Salla Disease (SD): SD is an inherited condition characterized by a slow, progressive decline in motor and mental skills. Children with SD initially appear healthy but exhibit poor muscle tone in the first year, with delays in motor and mental skills becoming more evident over time. They develop spasticity and struggle with voluntary movements, experiencing progressive intellectual decline from the first or second year of life. Delayed language skills are common. By adulthood, individuals with SD have profound intellectual disabilities (IQs between 20 and 40), some speech ability, and the capacity to walk, though not all can. While profoundly disabled, they live normal lifespans.

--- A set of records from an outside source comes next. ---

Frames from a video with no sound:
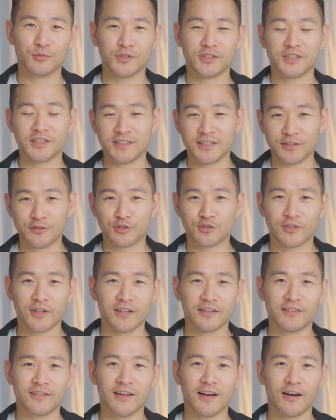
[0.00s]
which is in
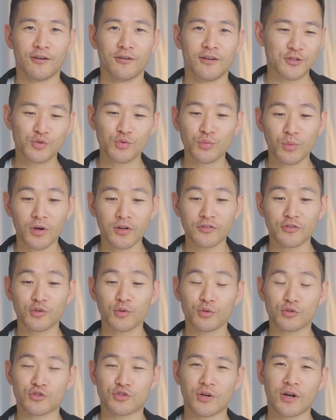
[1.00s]
trend now. You want
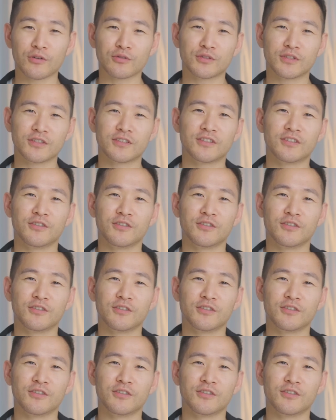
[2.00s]
your trousers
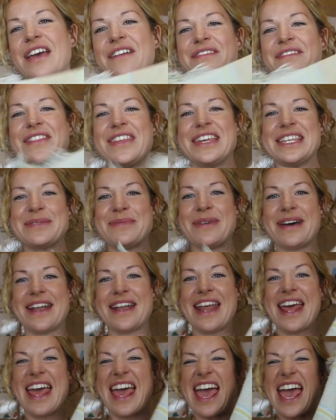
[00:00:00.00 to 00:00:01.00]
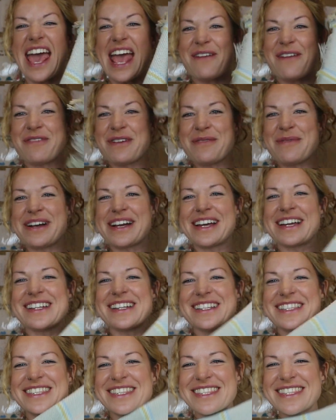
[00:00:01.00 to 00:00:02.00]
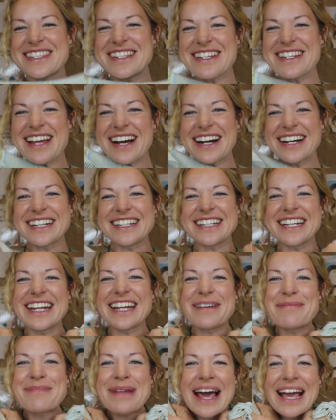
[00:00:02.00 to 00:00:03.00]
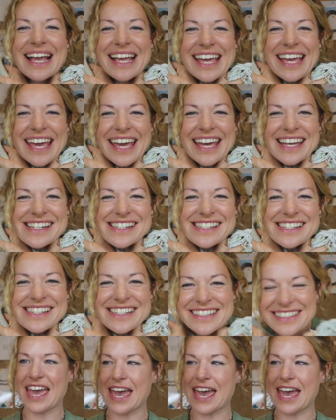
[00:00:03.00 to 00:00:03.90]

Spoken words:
For this one, everyone can snuggle in a blanket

Intermediate Severe Salla Disease: This severe form presents within the first six months of life, featuring extremely poor muscle tone, delayed growth, and potential seizures. Loss of motor and mental functions is rapid, potentially shortening lifespan.
Infantile Free Sialic Acid Storage Disease (ISSD): ISSD, the most severe form, leads to weak muscle tone, severe developmental delays, seizures, bone malformations, enlarged liver, spleen, and heart. Some infants may develop hydrops fetalis, accumulating excess fluid before birth. Individuals with ISSD usually live only into early childhood.
While individuals with SD have a normal lifespan, they face profound disabilities and challenges in movement. Those with ISSD have a reduced lifespan, with an exact prognosis being difficult due to the rarity of cases worldwide.
This group of conditions is caused by pathogenic (disease-causing) variants in the SLC17A5 gene and exhibits autosomal recessive inheritance. This means that both parents must be carriers to have a 25% chance to have a child with the condition. The risk of being a carrier is based on a person’s ancestry or ethnic background.
Other names for this condition are free sialic acid storage disease, N-acetylneuraminic acid storage disease, NANA storage disease and sialuria, Finnish type.